Sì, è probabile. Ho cercato di compiere gli studi di architettura che riprendessero una concezione antica di architettura, derivante dalle botteghe d'arte. Lo studio di questa disciplina ha rappresentato per me il mettere a servizio le mie personali qualità, anche istintive, per qualcosa che avesse in sé della razionalità, dei paletti, dei punti fermi con cui potersi misurare concretamente. Dei solidi termini di paragone per constatare un miglioramento, una crescita, per arrivare a capire la direzione dei propri sforzi. In pittura non ho mai voluto soltanto esprimere delle suggestioni immediate, accontentarsi dell'atto emozionale, ma ho cercato sempre di mettere a posto tali emozioni, di dar loro un ordine, sapendole controllare e al contempo esaltare evitando di ridurre l'espressione a un mero sfogo.
Nei suo lavori si respira l'infinito. Questa dimensione astratta l'abbina talvolta a delle forme iconiche, dei simboli (la mezza luna, il cuore, la stella) di immediata riconoscibilità e comunicazione. Hanno la funzione di ancoraggio ad un linguaggio di facile comprensione in una pittura informale?

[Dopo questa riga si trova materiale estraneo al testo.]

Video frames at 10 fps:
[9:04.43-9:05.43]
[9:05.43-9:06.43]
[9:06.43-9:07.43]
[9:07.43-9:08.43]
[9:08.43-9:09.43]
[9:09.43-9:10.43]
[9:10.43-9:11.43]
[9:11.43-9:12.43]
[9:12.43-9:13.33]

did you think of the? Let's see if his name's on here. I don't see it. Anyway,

Tutte le civiltà hanno sempre dato grande importanza alla sintesi simbolica e questo mi ha sempre affascinato anche perché le forme che ne hanno ricavato nella loro semplicità sono bellissime. La forma reale di una stella è molto meno affascinate della stella a cinque, sei punte, di per sé straordinaria. Lo stesso discorso vale per la forma del cuore umano e la sua rappresentazione simbolica, bellissima. Tali icone funzionano per me come una punteggiatura, una sottolineatura, un intercalare quella parte che volutamente lascio libera, almeno all'inizio, in quanto il primo approccio all'opera, a mio avviso, deve essere emozionale, e quindi libero. Solo successivamente entrano in gioco questi elementi, che sono un modo anche per ricollegarmi alle pulsazioni dell'uomo nei riguardi della natura.
Che rapporto ha con la poesia, con la filosofia, con l'aspetto meditativo della creazione artistica?

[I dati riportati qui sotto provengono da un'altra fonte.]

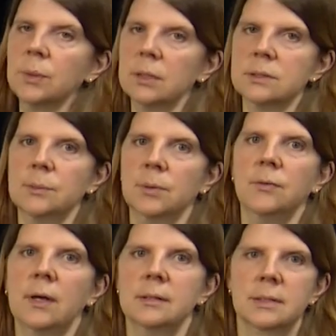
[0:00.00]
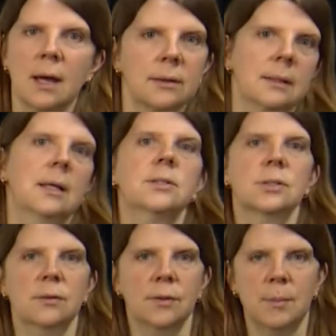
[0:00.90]
we could simplify this
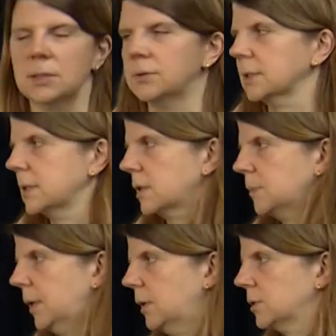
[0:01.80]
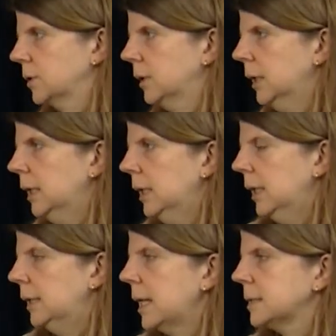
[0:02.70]
calculation of the matrix exponential.
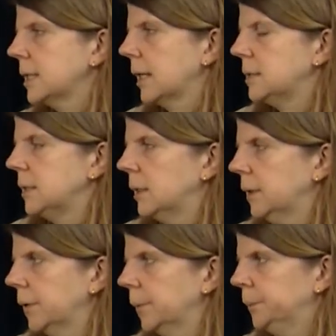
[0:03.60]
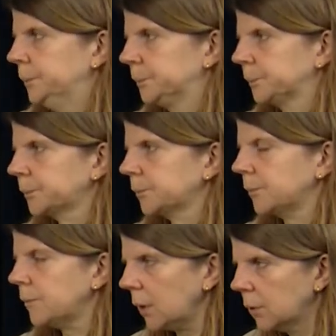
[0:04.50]
And that's the idea here.
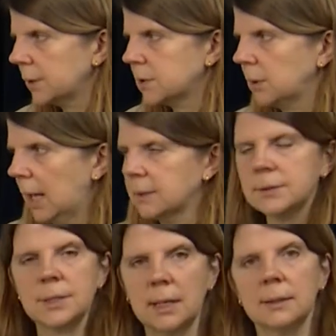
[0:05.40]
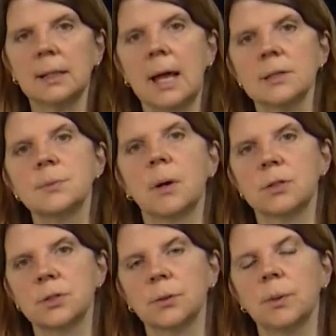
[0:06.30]
Okay, so last day, in the last
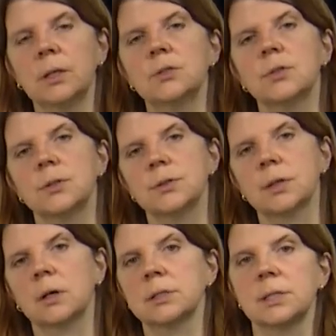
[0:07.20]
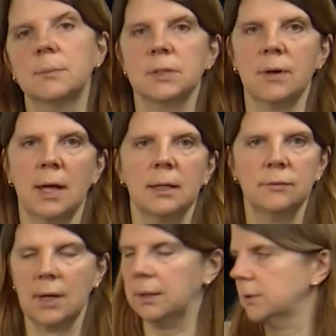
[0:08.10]
module, we introduced the concept of
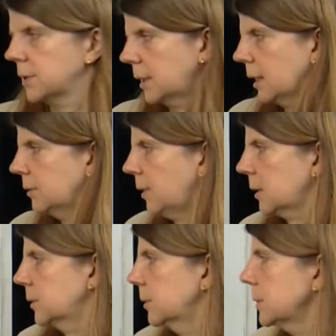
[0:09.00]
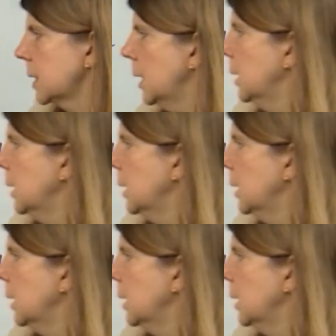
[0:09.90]
eigenvalues and eigenvectors.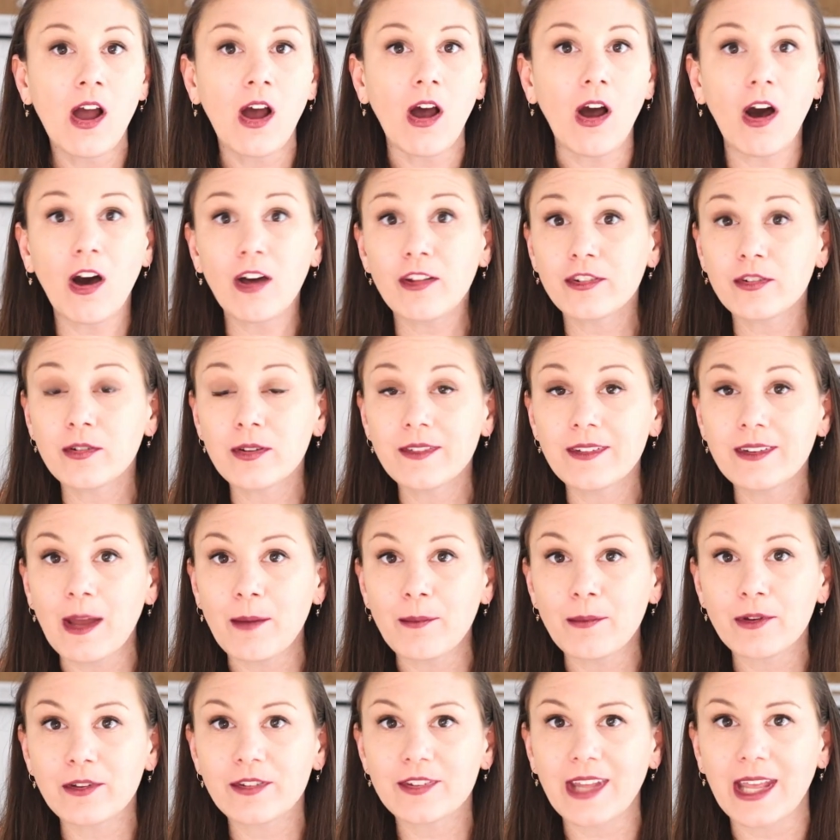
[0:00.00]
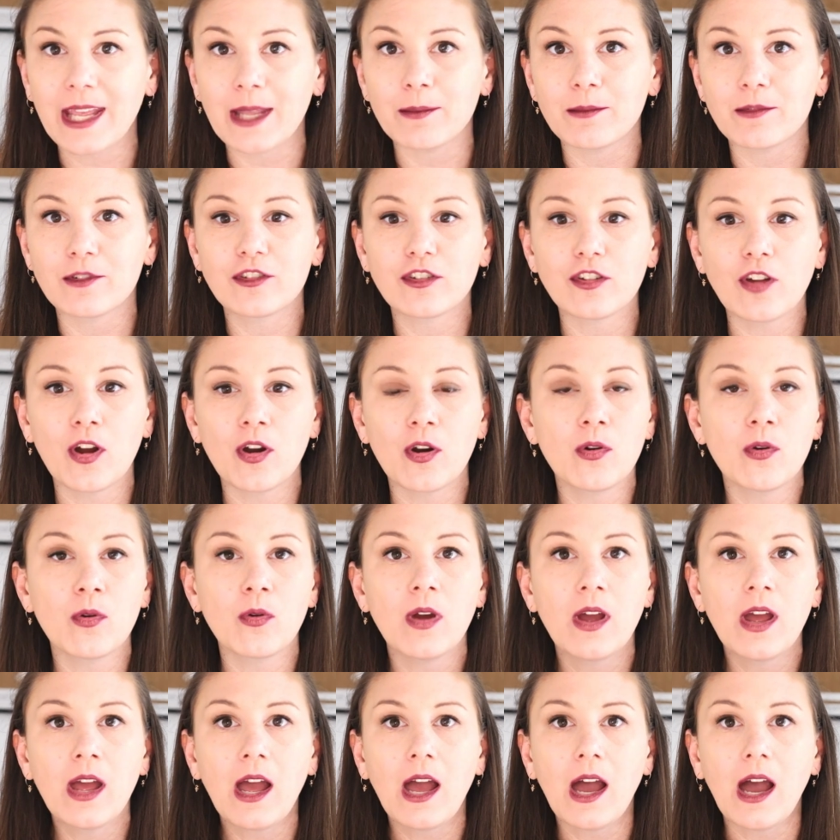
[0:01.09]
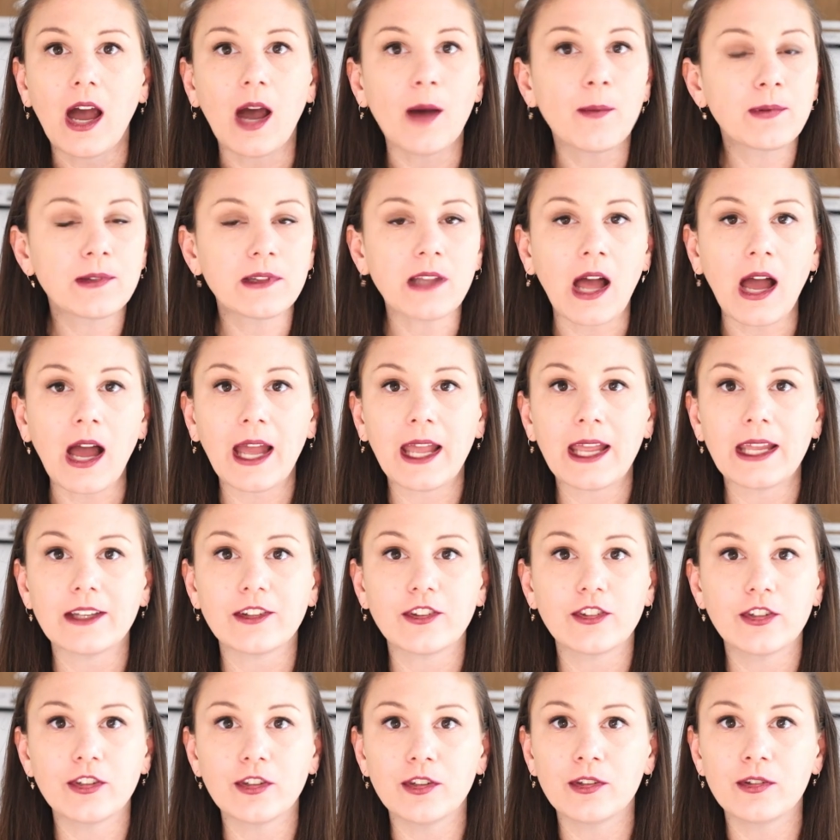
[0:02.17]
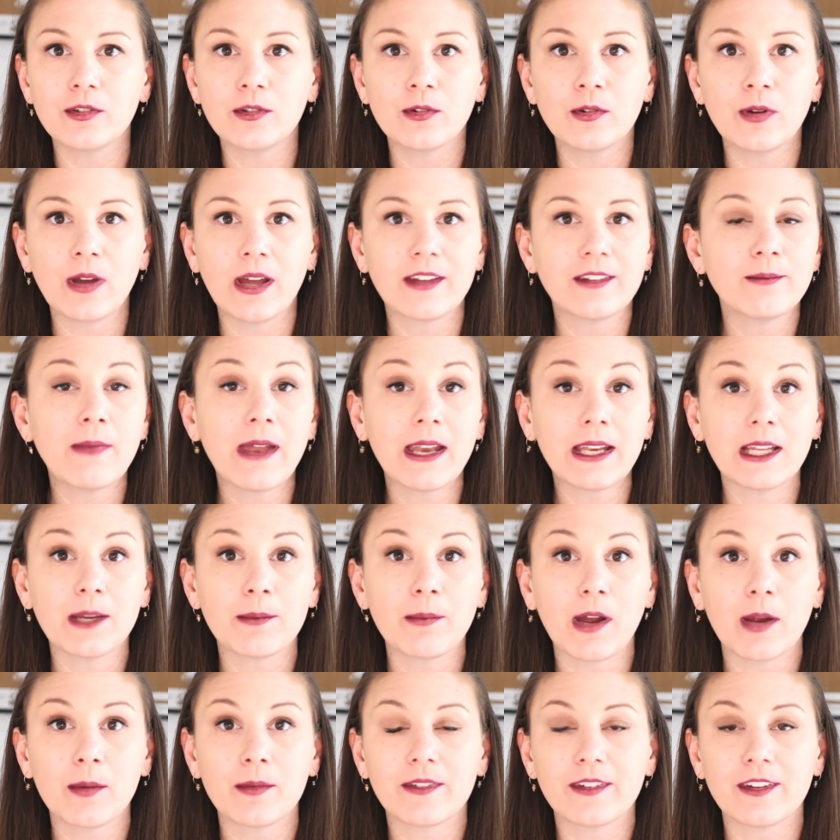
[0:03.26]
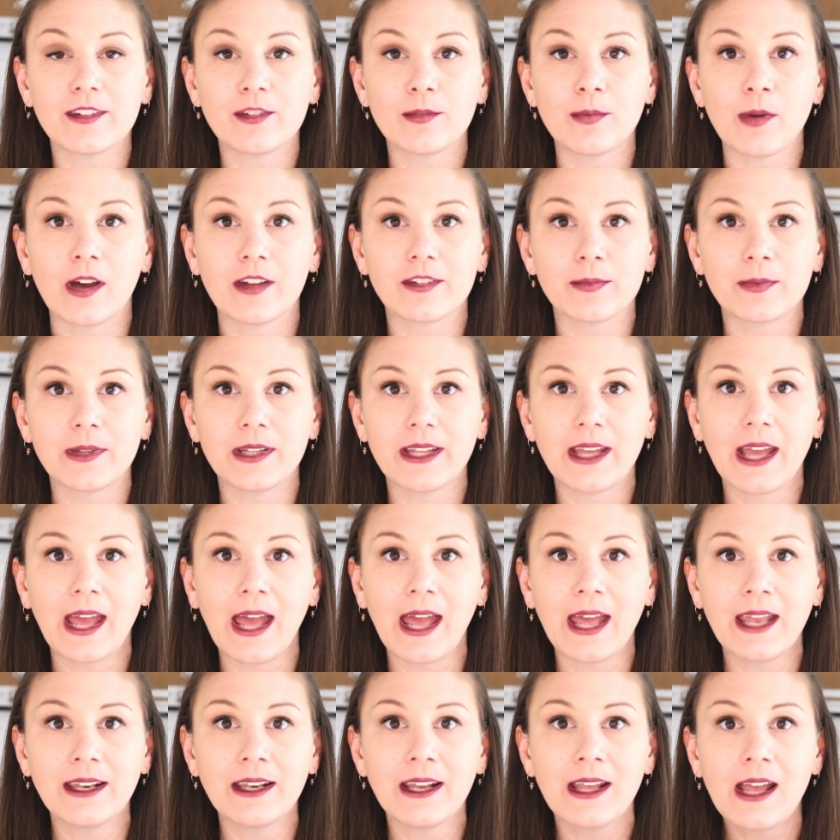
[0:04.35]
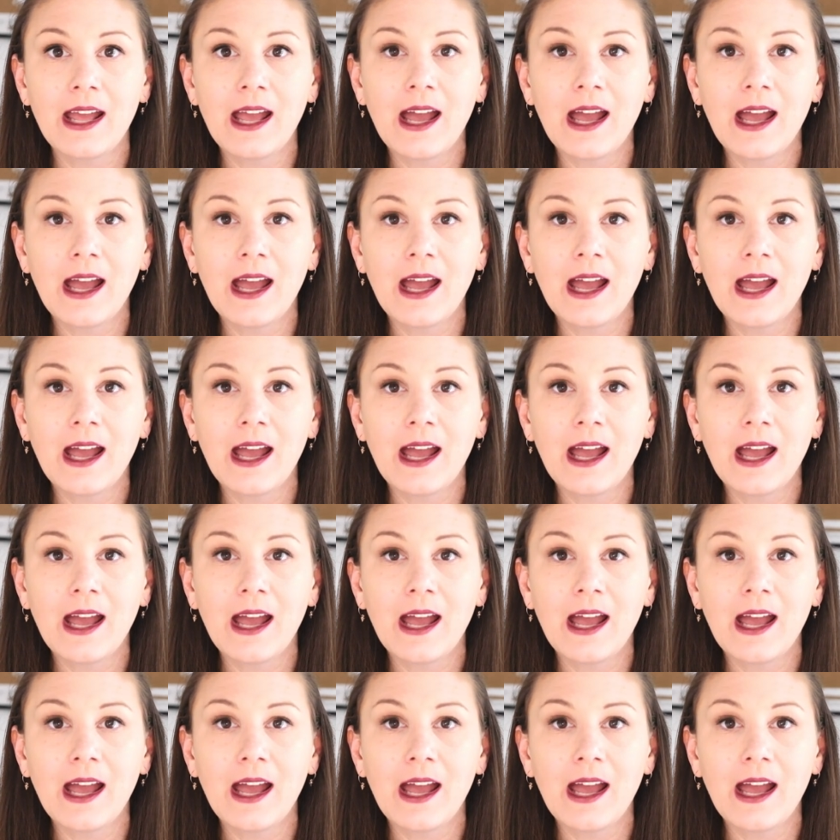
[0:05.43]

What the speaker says: Also, it's a numbers game, so apply to as many apartments as you possibly can.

Si tratta certamente di un rapporto complesso. Mi piacciono molto sia la poesia che la filosofia ma mi sento anche molto ignorante in queste materie. La filosofia è straordinaria. Parte da un pensiero, che probabilmente è sempre lo stesso, ma che viene costantemente riveduto e corretto nel tempo. Alcuni concetti, forse i più sintetici e probabilmente i più saggi, sono da sempre degli elementi fondamentali per il mio percorso personale. Mi piace pensare ma senza dover per forza capire. Amo la filosofia semplice. Non mi interessano le sentenze, le dichiarazioni di verità, ma la scoperta delle verità, relative e diverse in base al luogo e al tempo.

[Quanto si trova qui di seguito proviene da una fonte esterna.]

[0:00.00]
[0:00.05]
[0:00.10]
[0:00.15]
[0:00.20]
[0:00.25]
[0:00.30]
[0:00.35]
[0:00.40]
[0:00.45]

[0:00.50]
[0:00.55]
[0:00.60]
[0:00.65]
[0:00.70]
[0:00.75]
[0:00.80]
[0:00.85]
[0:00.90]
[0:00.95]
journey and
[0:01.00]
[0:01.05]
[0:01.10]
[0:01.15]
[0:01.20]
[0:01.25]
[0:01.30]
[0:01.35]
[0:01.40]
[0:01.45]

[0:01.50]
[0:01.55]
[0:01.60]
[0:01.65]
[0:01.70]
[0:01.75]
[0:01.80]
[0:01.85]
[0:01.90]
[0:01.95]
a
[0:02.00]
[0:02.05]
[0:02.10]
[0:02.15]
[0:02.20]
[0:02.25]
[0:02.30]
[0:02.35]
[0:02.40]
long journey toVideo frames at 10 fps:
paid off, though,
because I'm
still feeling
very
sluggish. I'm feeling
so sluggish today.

Che significato ha avuto per lei l'insegnamento dell'arte?
A differenza di molti non ho scelto di insegnare e ancora oggi ho dei dubbi su questa mia professione. L'insegnante è una persona che può dare un servizio, ma nulla di più, il resto deve farlo colui che riceve questo servizio. Questo l'ho capito da studente, potevo imparare da maestri più o meno importanti. Il problema stava in quello che potevo comprendere e capire io. Alle volte basta mettere al servizio di una persona di talento un po' di esperienza perché riesca a capire qualcosa. Mi sono ritrovato a fare l'insegnante e in quel momento ho cercato di farlo distinguendo tra un vocabolario comune e uno personale. C'è un vocabolario che tutti devono conoscere perché è un loro diritto.
Non si può poi sapere cosa uno persona scriverà, che parole sceglierà, in che modo le vorrà dire. Questo sta al singolo individuo, è una scelta personale. L'insegnate può solo aiutare fornendo delle indicazioni, delle linee guida che possano orientarlo.